The Bluebook, formally titled The Bluebook: A Uniform System of Citation, is the style manual for citing to legal documents within the United States. The Bluebook is compiled by the editors of the Columbia Law Review, the Harvard Law Review, the University of Pennsylvania Law Review, and The Yale Law Journal.
The Law Library has 4 copies of the current edition on reserve (and several of the previous edition in the Law Library Stacks). These can be checked out from the Circulation Desk for in-library use.
ALWD Guide to Legal Citation (Carolyn V. Williams, 2021)
This resource from a legal writing professor and the Association of Legal Writing Directors focuses its attention on legal citation for legal practice, codifying the most common legal citation rules. It also notes differences in the rules of academic citation, with clear visual signals to prevent confusion. It includes guidelines for citing sources not specifically addressed in the rules.
Cite-Checker: Your Guide to Using The Bluebook (Deborah E. Bouchoux, 2021)
This title clearly explains Bluebook rules most commonly used by practitioners, including those regarding primary and secondary authority, quotations, signals, and abbreviated forms.
The Bluebook Uncovered (Dionne E. Anthon, 2020)
Perfect for law students preparing for the All-Journal Write-on Exam or anyone trying to improve their citation sentences and footnotes, this slim volume features a practical rearrangement of Bluebook topics in descending importance.
Legal Citation in a Nutshell (Larry L. Teply, 2021)
Highlighting the key issues of legal citation and the differences between Bluebook and ALWD conventions of legal citation, either of which writers might apply depending in different jurisdictions. Also on West Academic (available on campus, remotely with ASURITE, or with an ASU West Academic account).
Understanding and Mastering The Bluebook (Linda J. Barris, 2020)
This instruction manual for using the Bluebook lays out the basic rules of legal citation. It does not focus attention on the many exceptions to Bluebook rules or less common rules. It helps readers cite to cases, statutes, constitutions, regulations, procedural and court rules, secondary sources, and litigation documents.

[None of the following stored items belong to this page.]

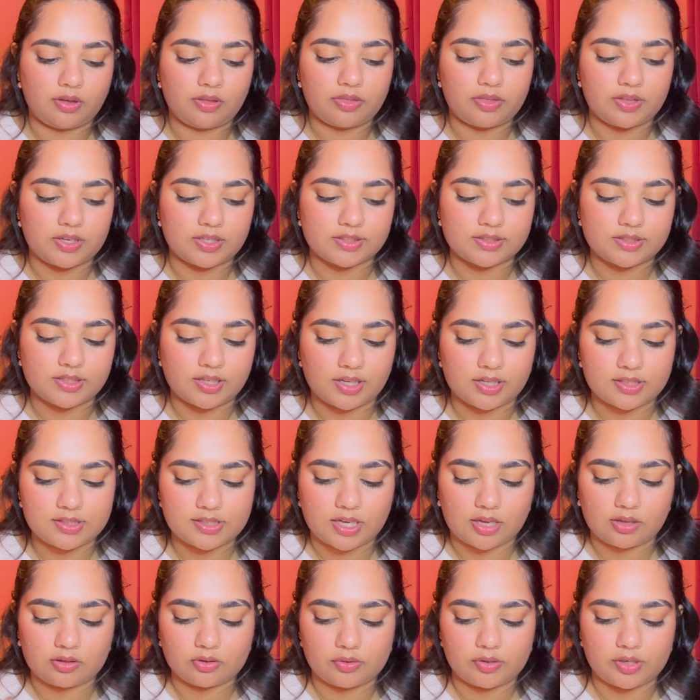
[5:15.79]
things that I had
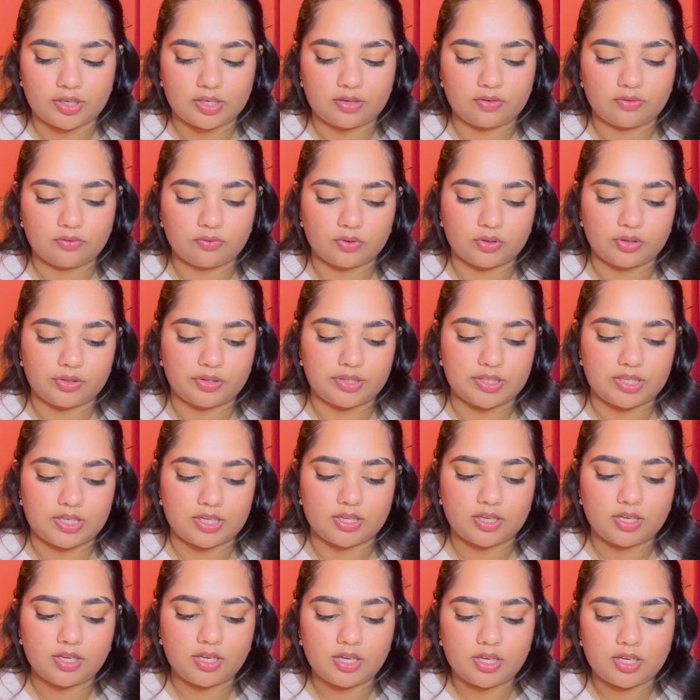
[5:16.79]
downloaded for
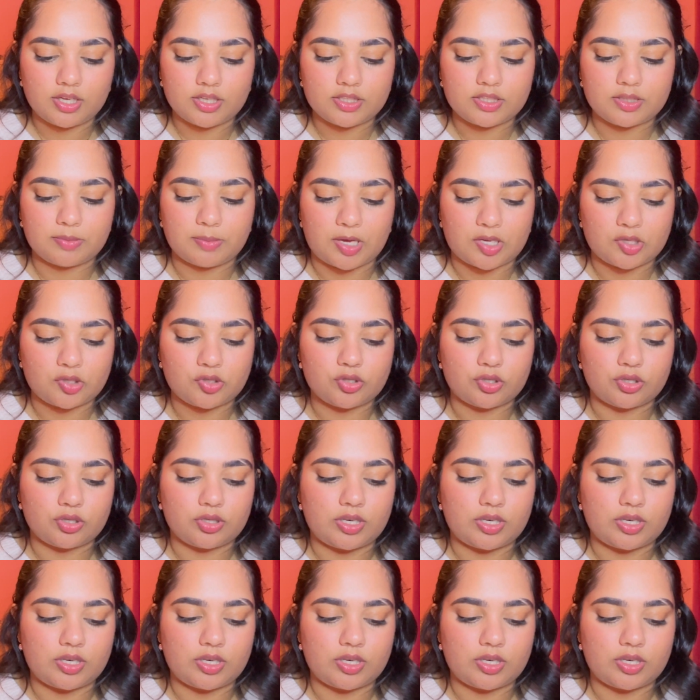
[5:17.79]
the semester.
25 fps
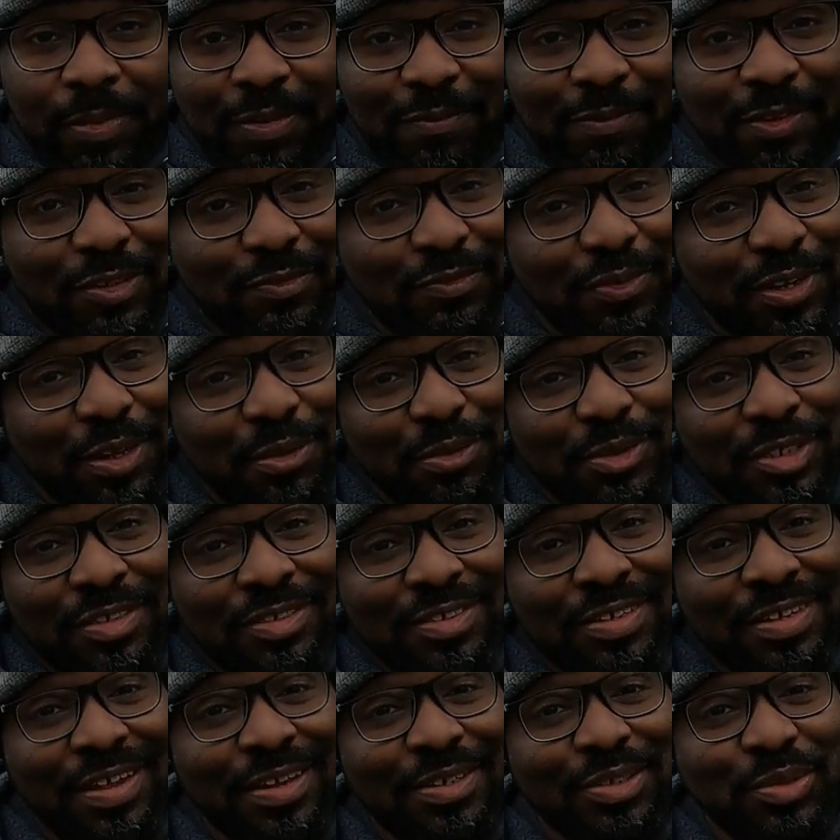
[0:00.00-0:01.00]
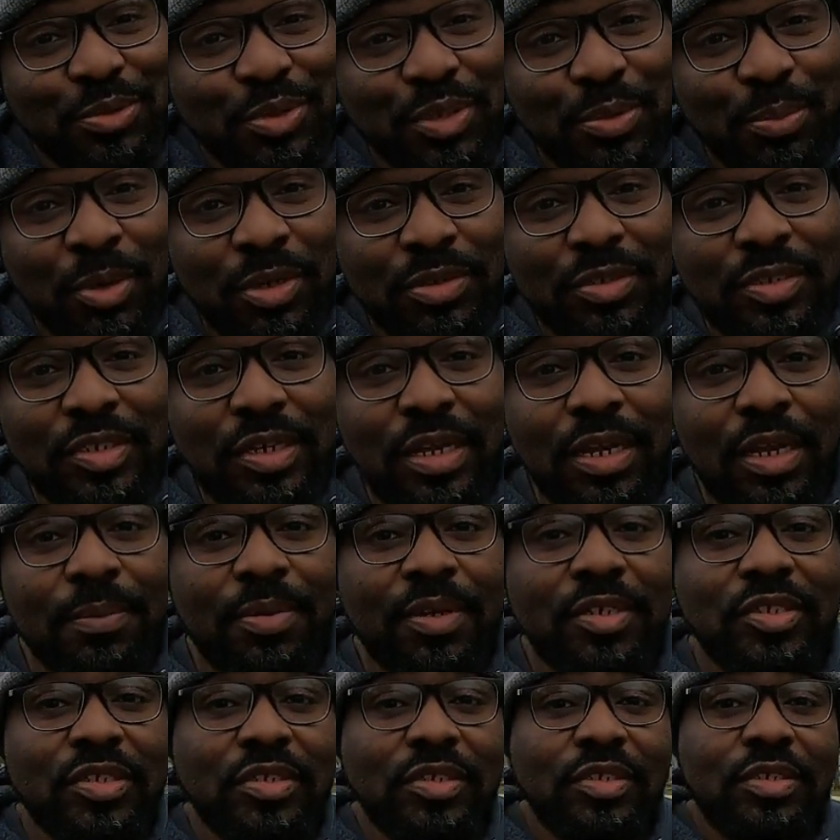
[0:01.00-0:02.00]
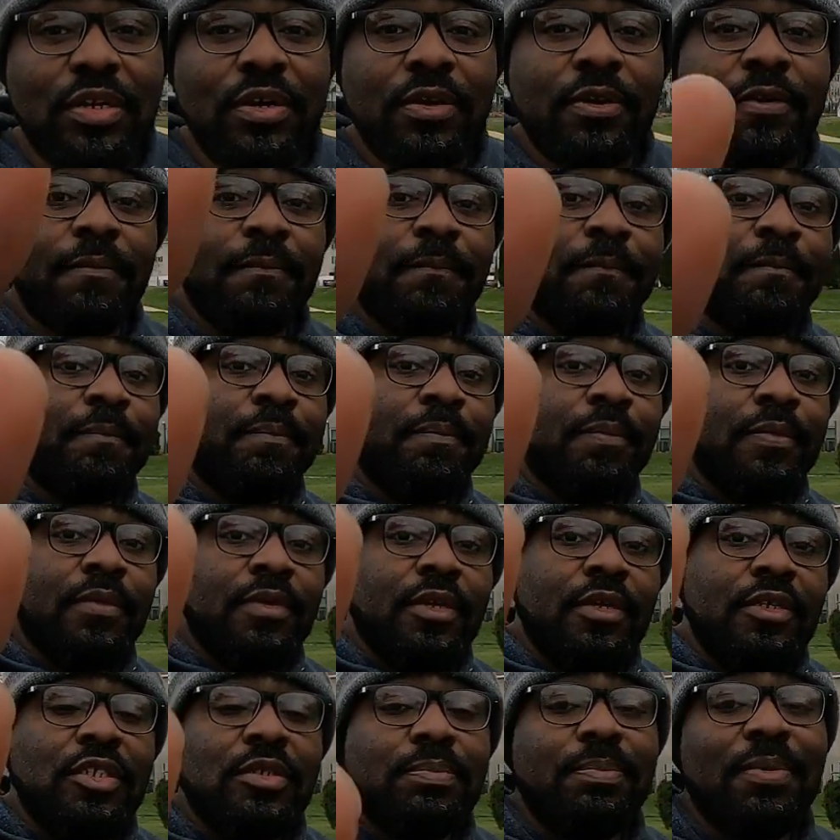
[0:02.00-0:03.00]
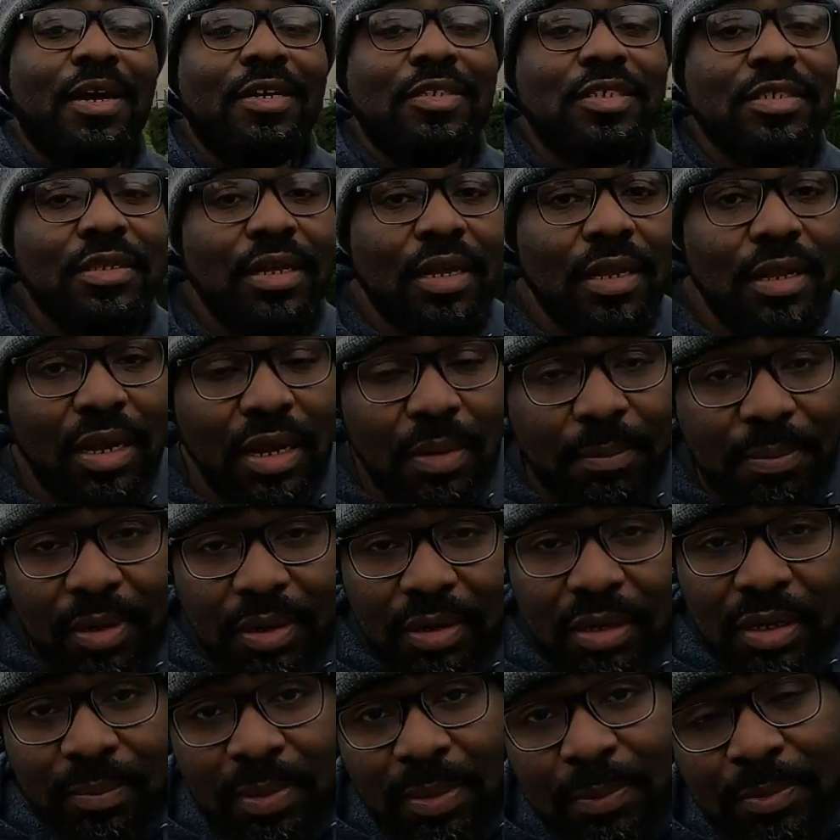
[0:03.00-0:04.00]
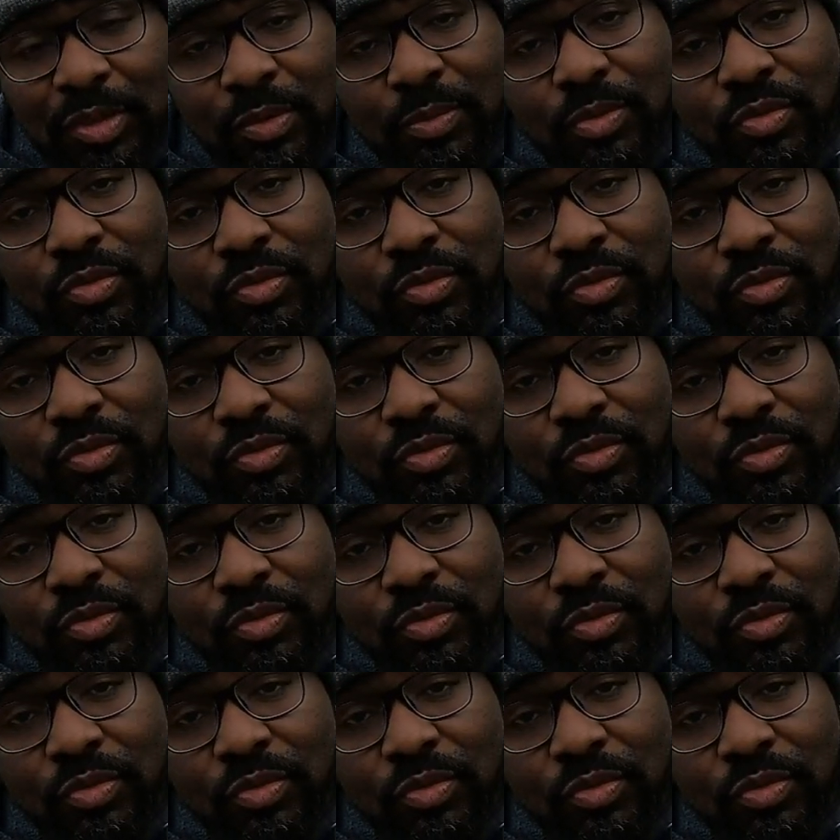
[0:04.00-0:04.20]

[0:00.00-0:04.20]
If this video is educational or somewhat entertaining, please consider smashing that like button and maybe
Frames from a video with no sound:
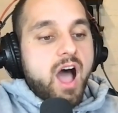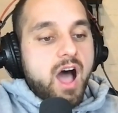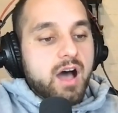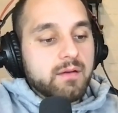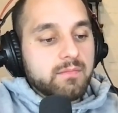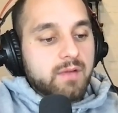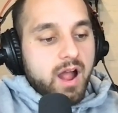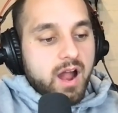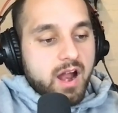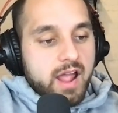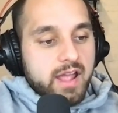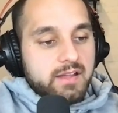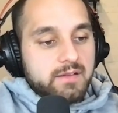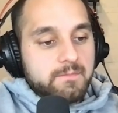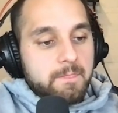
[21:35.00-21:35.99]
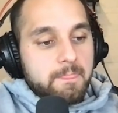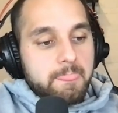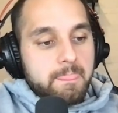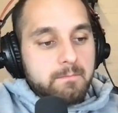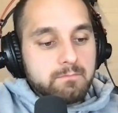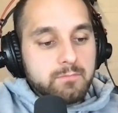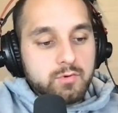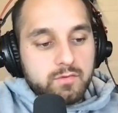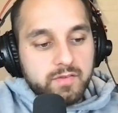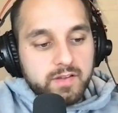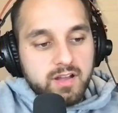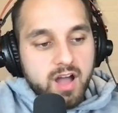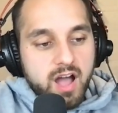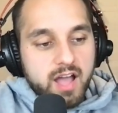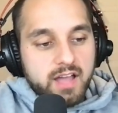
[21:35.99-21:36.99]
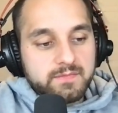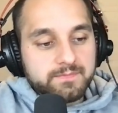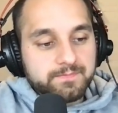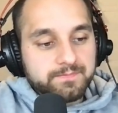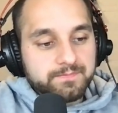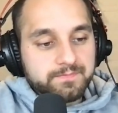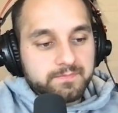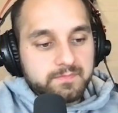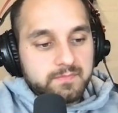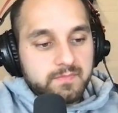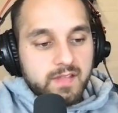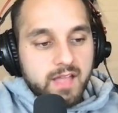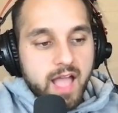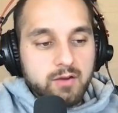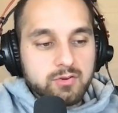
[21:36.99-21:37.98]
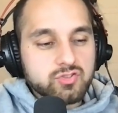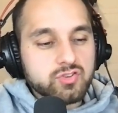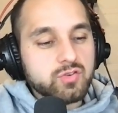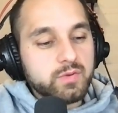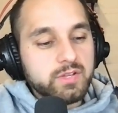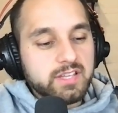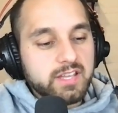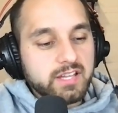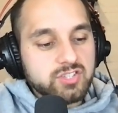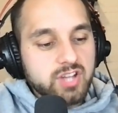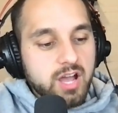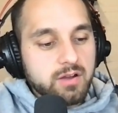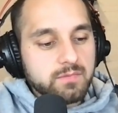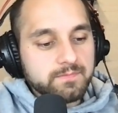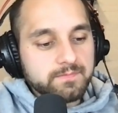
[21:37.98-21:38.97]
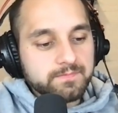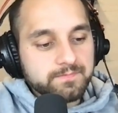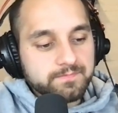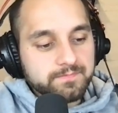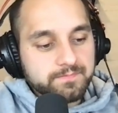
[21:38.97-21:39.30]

All right. Moving on. How was your weekend, Joe?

User's Guide to The Bluebook (Alan L. Dworsky, 2020)
This pamphlet, revised for the 21st Edition of The Bluebook, provides plain language interpretations of citation rules for practitioners (from the Bluepages) such as when and when not to underline words. It provides a brief overview of the rules in general, and goes into depth on commonly cited documents such as cases and statutes.
Alexa Z. Chew, Citation Literacy, 70 Ark. L. Rev. 869 (2018)
Citations in legal documents convey information about the cited authority, such as the degree of influence it has over subsequent cases. But many law students receive insufficient instruction in how to read these important components, as citation sentences tend to be excised from all but a small part of their first-year writing courses.